Towards the middle of the nineteenth century Gabriel Riesser, the most eloquent and courageous advocate of emancipation, suggested that a Jew who preferred a nonexistent state and nation (Israel) to Germany ought to be put under police protection not because his views were dangerous but because he was obviously insane. About the depth of patriotic feeling and of commitment of men like Riesser there could be no doubt: ‘Whoever disputes my claim to the German fatherland’, he said on one occasion, ‘disputes my right to my thoughts and feelings, to the language that I speak, the air that I breathe. He deprives me of my very right to existence and therefore I must defend myself against him as I would against a murderer.’ On another occasion he declared that the ‘forceful sounds of the German language, the poems of German writers have kindled in our breast the holy fire of freedom. We want to adhere to the German people, we shall adhere to it everywhere.’ Riesser summarised his philosophy, the spiritual marriage of Judaism and Germany, in a rhymed device:
Einen Vater in den Höhen, eine Mutter haben wir, Gott ihn, aller Wesen Vater, Deutschland unsere Mutter hier.
(We have one father in heaven and one mother - God the father of all beings, Germany our mother on earth.) He was by no means in favour of abandoning Judaism as he understood it; on the contrary, he never for a moment considered baptism, the easy way out chosen by so many of his contemporaries, and this despite the many bitter disappointments he suffered as a Jew. Riesser had to leave Altona because he was not permitted to pursue his professional work as a lawyer in his native town. He was refused a teaching position in Heidelberg, and in Hesse, where he went next, he was even refused citizenship. But like many other of Germany’s step-children he did not give up the struggle; the inner alliance of the liberal Jew with German civilisation (as one historian has put it) had become so firmly rooted within a few years that his instinctive answer to any setback, to him individually, or to the community, was to seek deeper and closer assimilation.
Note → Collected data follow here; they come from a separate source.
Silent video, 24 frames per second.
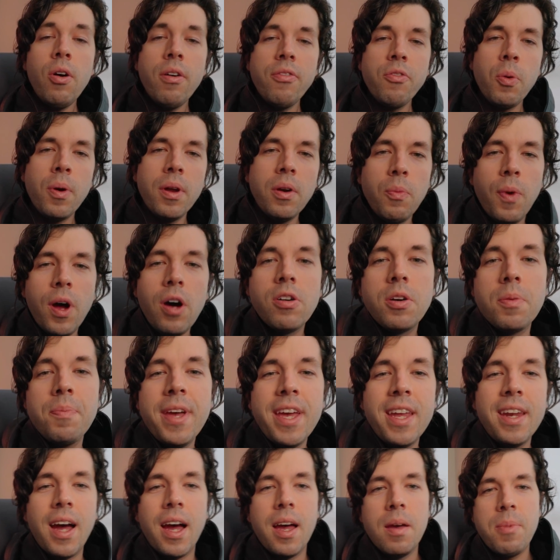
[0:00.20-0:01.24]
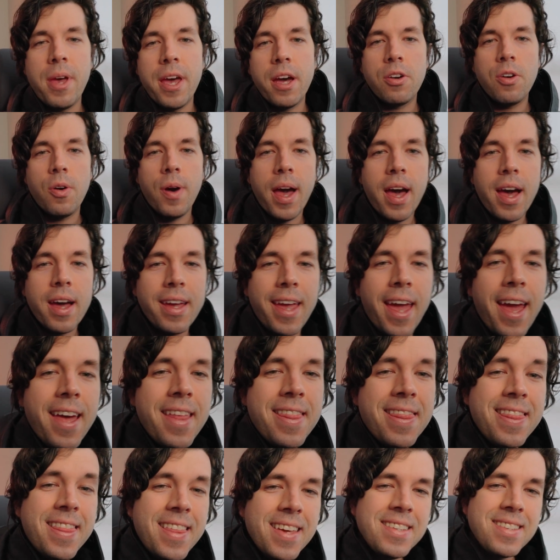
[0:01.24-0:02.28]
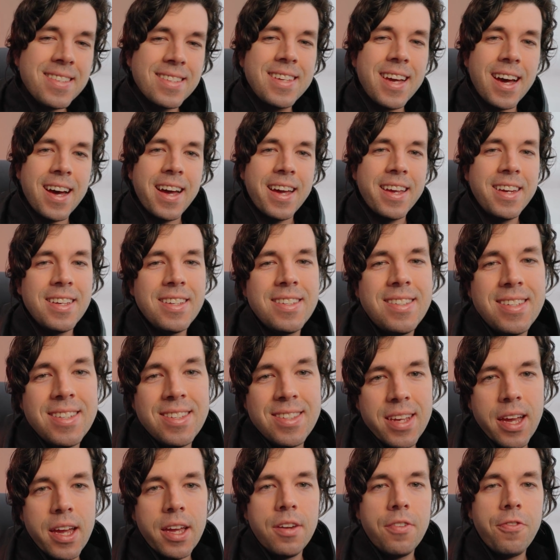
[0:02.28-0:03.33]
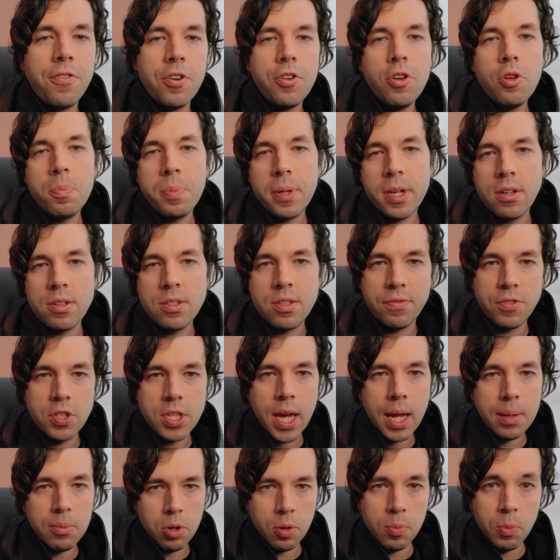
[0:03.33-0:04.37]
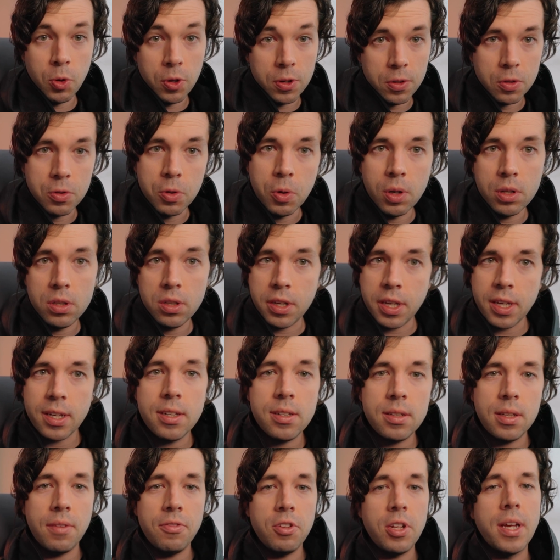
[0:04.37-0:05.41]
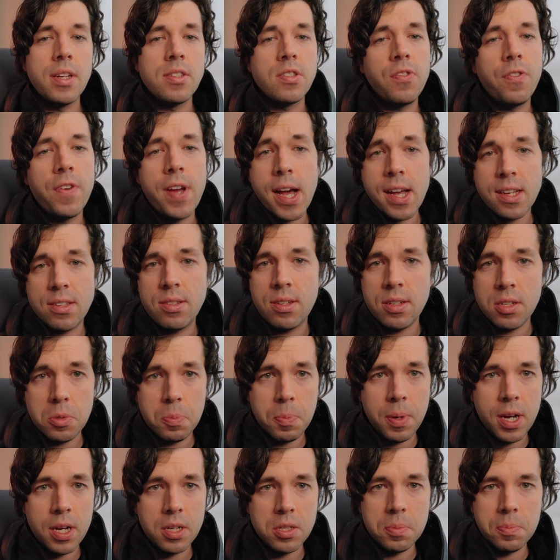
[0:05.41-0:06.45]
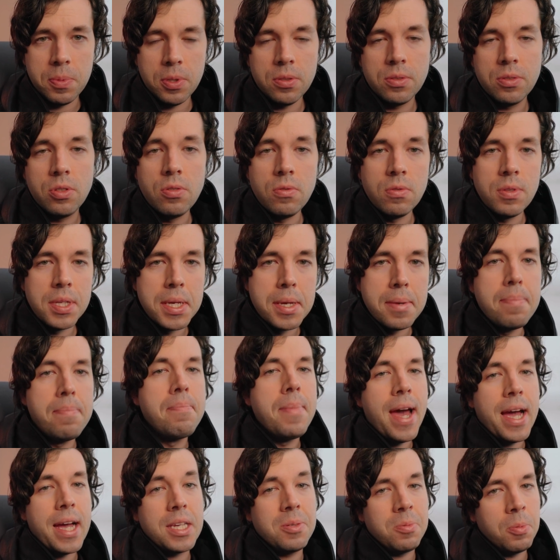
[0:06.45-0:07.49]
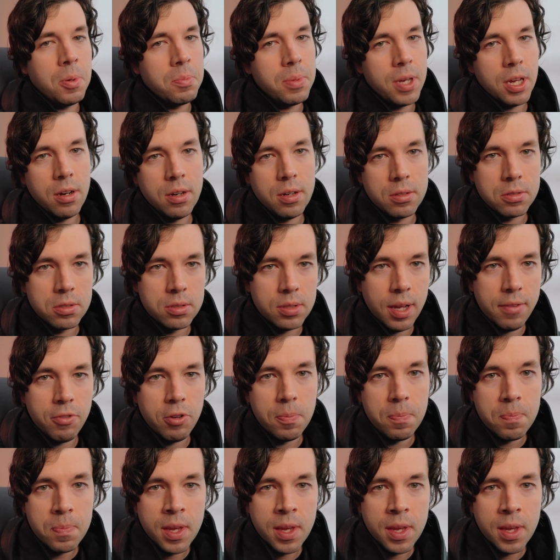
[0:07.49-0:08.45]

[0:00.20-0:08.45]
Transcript: everyone, welcome in. I'm echohack, and this guide is designed for new players of Diablo Immortal who are looking to level as fast as possible to the maximum character level.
But why should Jews have wanted to remain Jews? During this second stage of transformation Judaism became a religion of universal ethics and it was not readily obvious why they should be so reluctant to give up what divided them from their Christian neighbours. Jewish spokesmen provided various explanations: some argued, in the true spirit of the Enlightenment, that religion was the individual’s private affair. Others, like Riesser, maintained that Christianity as well as Judaism was in urgent need of reform and purification; Christianity’s record in recent centuries had not exactly been that of a religion of love. It had ‘throttled generations and drowned centuries in blood’; by what moral right could it demand the baptism of the Jews? But a critique of Christianity did not necessarily involve an attachment to Judaism. Free-thinking attitudes spread among those who came after Mendelssohn, and the third generation was even more remote from established religion. A leading orthodox rabbi wrote in 1848 about the young Jews of his time, that nine-tenths of them were ashamed of their faith. Statements like these abound; they were perhaps not meant to be taken literally but they indicated a general trend. Of Mendelssohn’s children all but one changed their faith, and many of his pupils, too, converted. David Friedlaender, the most important among this group, enquired in a public manifesto published anonymously about the possibility of a mass conversion of leading Berlin Jews and their families. This overture was rejected, for Friedlaender had some mental reservations (‘Christianity without Jesus’, his critics claimed); subsequently he retreated with some of his friends into Reform Judaism. Others, less scrupulous, discarded their reservations and embraced Christianity. For baptism, as Heine said, was the entrance ticket to European civilisation, and who would let a mere formality stand between him and European civilisation?